Page 1 of 2 12 LastLast
Results 1 to 10 of 16

Thread: Replace duplicate attachments through hardlinks?

  1. #1
    Member
    Join Date
    Jul 2008
    Location
    Saarbruecken, Germany
    Posts
    79

    Replace duplicate attachments through hardlinks?

    Hi there,

    as single instance only works for new attachments which come via lmtp>dagent into zarafa, I am looking for a way to "single instance" old attachments.

    With standard files on a file system, I'd just do a duplicate check and replace duplicate files with a hardlink to the existing one (using for example "fdupes"). Can I do that with Zarafa attachments, too?

    Thanks,
    Marco
    Zarafa Gold Partner and Linux Solutions - http://www.inett.de/

  2. #2
    Senior Member
    Join Date
    Jan 2009
    Location
    Hanover, Germany
    Posts
    839
    Sounds like an interesting approach. I had a quick run of hardlink through my /var/lib/zarafa/, as I had it already installed. I quick test of "would-be-linked" files showed the exact same content in both files.

    Code:
    hardlink -tnv /var/lib/zarafa -x index
    ...
    Mode:     dry-run
    Files:    6710
    Linked:   2327 files
    Compared: 46873 files
    Saved:    135.48 MiB
    Duration: 2.24 seconds
    Last edited by fbartels; 03-05-2012 at 06:46 AM. Reason: Exclude index folder
    Regards Felix

    Zarafa ALPHA/BETA/RC feedback in BETA forum please.
    Zarafa IRC chat: irc.freenode.com > #zarafa
    Zarafa documentation: http://www.zarafa.com/content/documentation

  3. #3
    Member
    Join Date
    Jul 2008
    Location
    Saarbruecken, Germany
    Posts
    79
    The question is: Will an attachment ever change without replacing it by a new one?

    For example:

    - Mail1 has Attachment1
    - Mail2 has Attachment2 (same as Attachment1)

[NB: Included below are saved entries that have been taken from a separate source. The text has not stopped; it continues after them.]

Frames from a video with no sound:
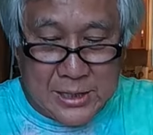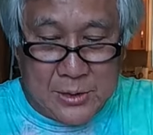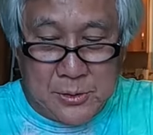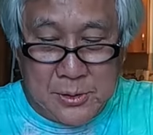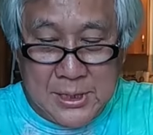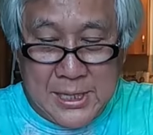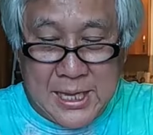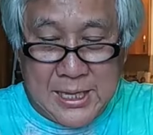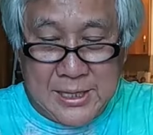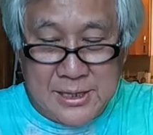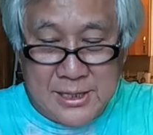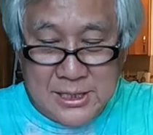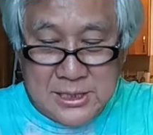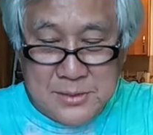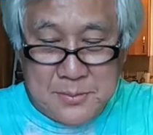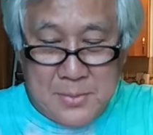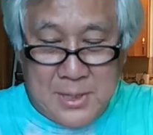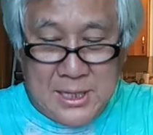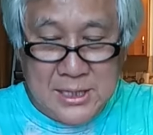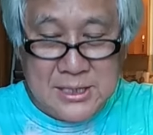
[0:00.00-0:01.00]
I only had
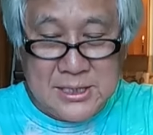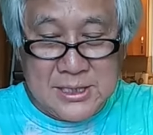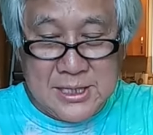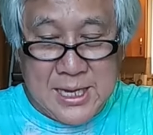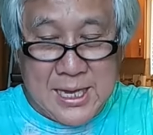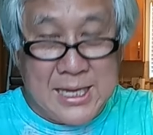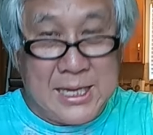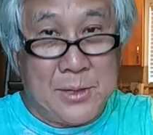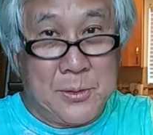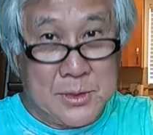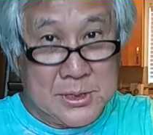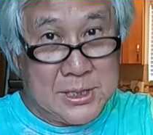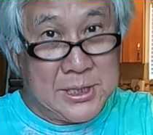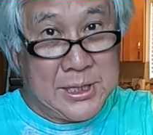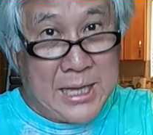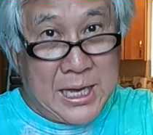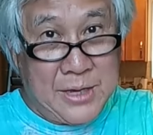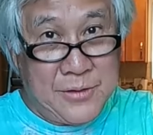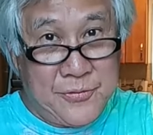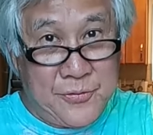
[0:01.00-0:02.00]
this much and I was
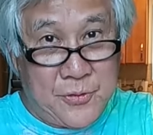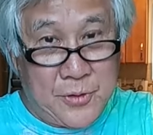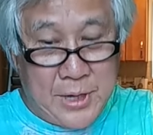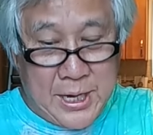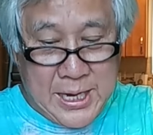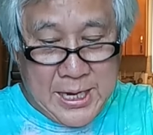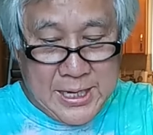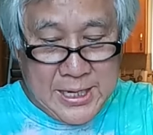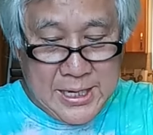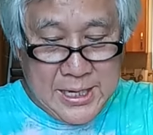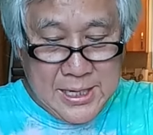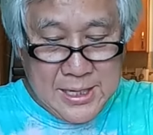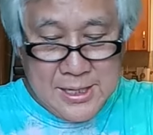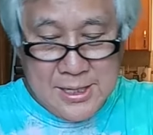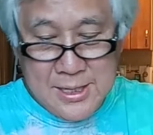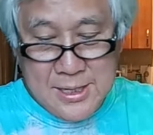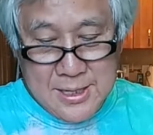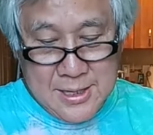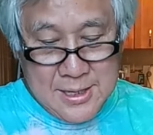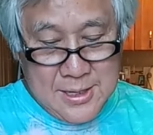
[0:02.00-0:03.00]
allowed 480?
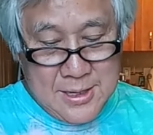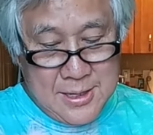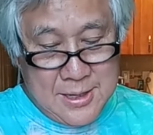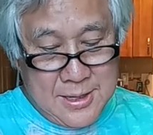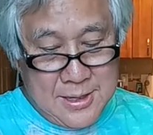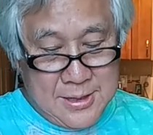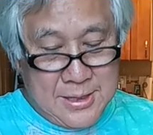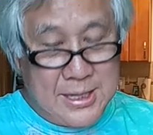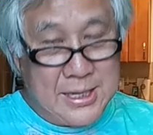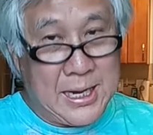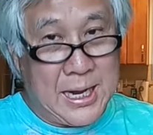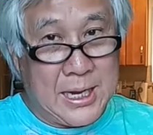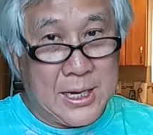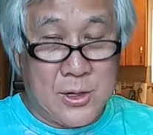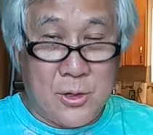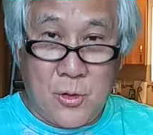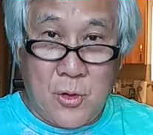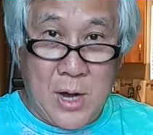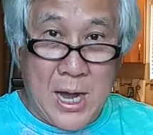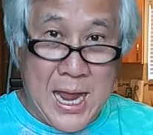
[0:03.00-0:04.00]
Then I
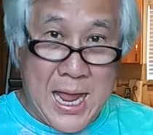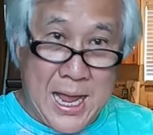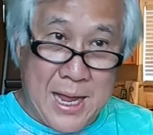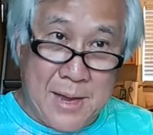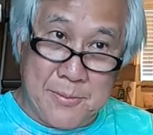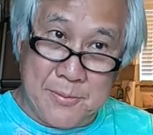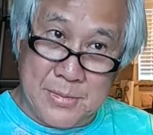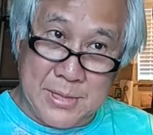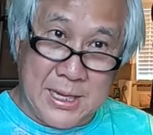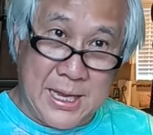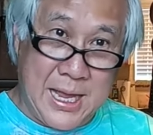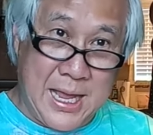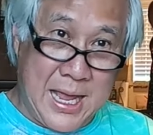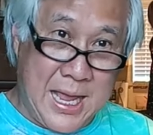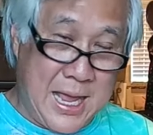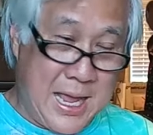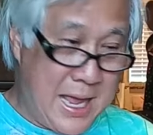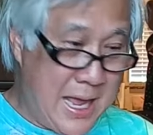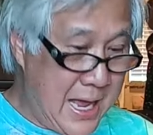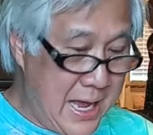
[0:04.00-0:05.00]
crammed
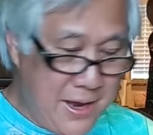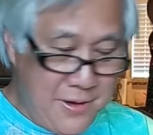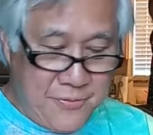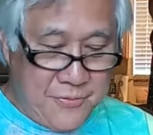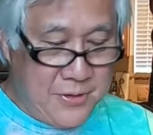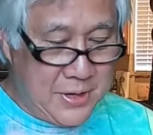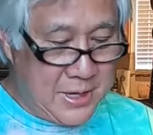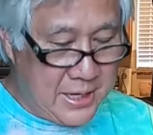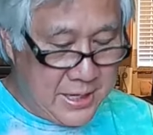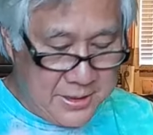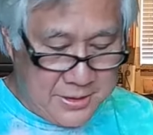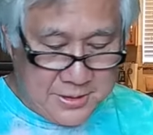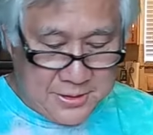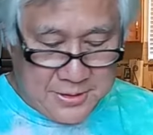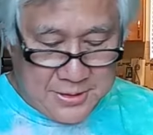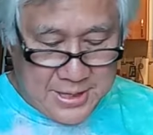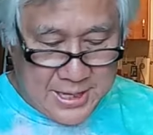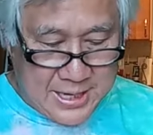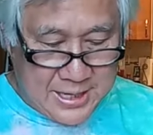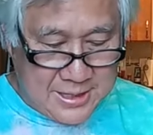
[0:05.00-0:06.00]
every other
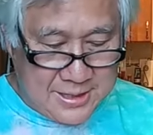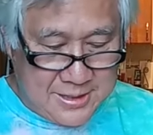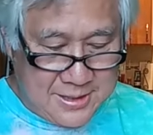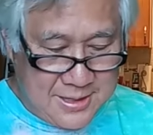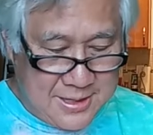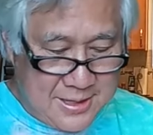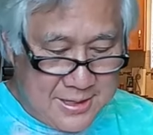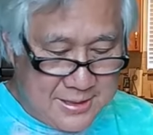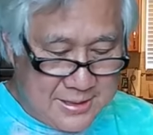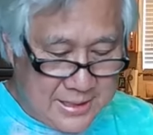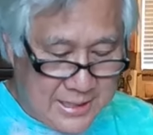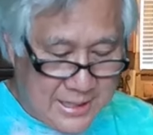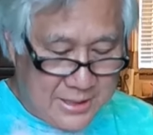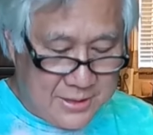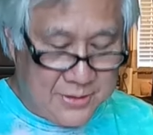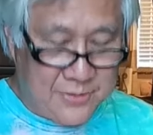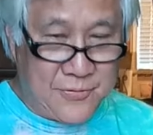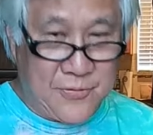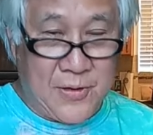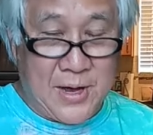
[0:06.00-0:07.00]
thing that I
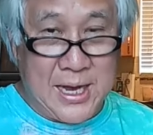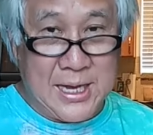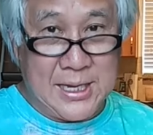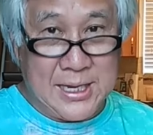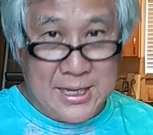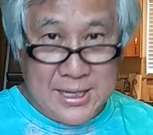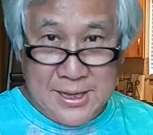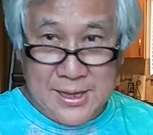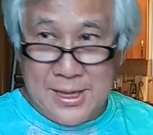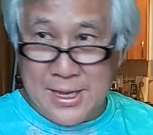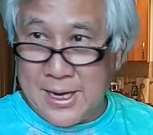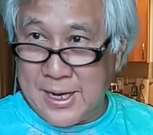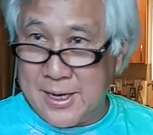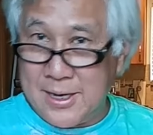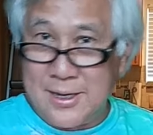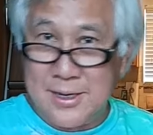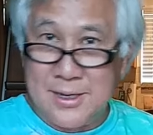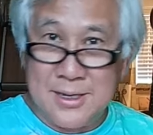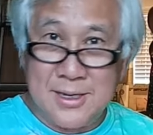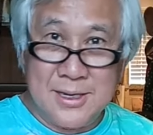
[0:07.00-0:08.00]
could find in
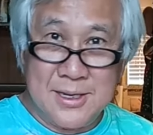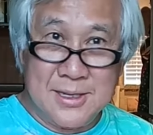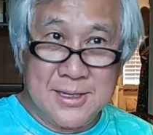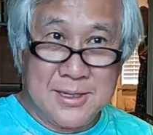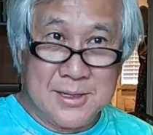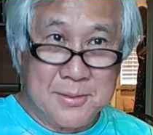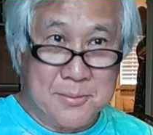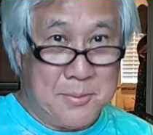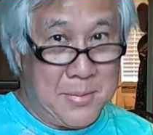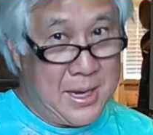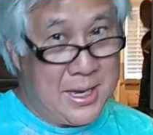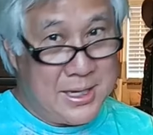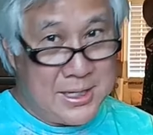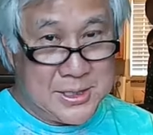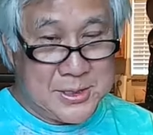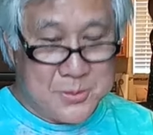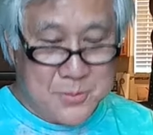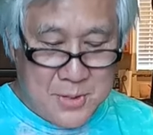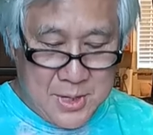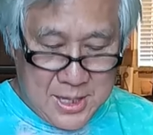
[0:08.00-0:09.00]
there. Might
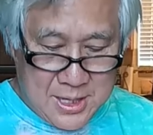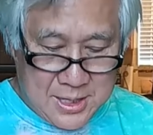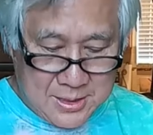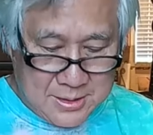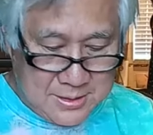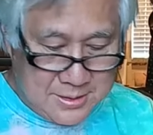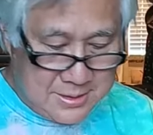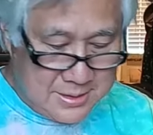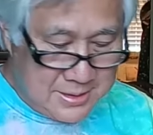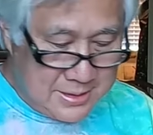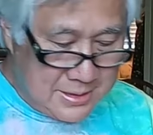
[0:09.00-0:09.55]
as well.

    replacing Attachment2 with a hardlink to Attachment1 ist easy. Now both files are the same physical file.

    Scenario 1: Attachment is a Word file and gets changed within Outlook with saving the attachment afterwards. What happens then?

    - Will the old attachment be changed? This means that also the linked one will be changed. This can lead to data corruption as the original one will be gone.
    - Will the old attachment be deleted, the new one saved as a new attachment? Then it will be ok and two versions will exist (the original one unchanged, but with only remaining hardlink and the new one, changed)

    So, any hints what will happen? Will this always happen or are there chances that it's done so and so depending on the way?

    Best regards,
    Marco
    Zarafa Gold Partner and Linux Solutions - http://www.inett.de/

  4. #4
    Member
    Join Date
    Jul 2008
    Location
    Saarbruecken, Germany
    Posts
    79
    Any new opinions on this?

    Best regards,
    Marco
    Zarafa Gold Partner and Linux Solutions - http://www.inett.de/

  5. #5
    I have tried sending an email to multiple users. Then I applied hardlink to those attachments.
    After that i changed the attachment in the original email and the other users still had the old attachment in their mail without errors.
    Also if one of the users alters their attachment it is also no problem.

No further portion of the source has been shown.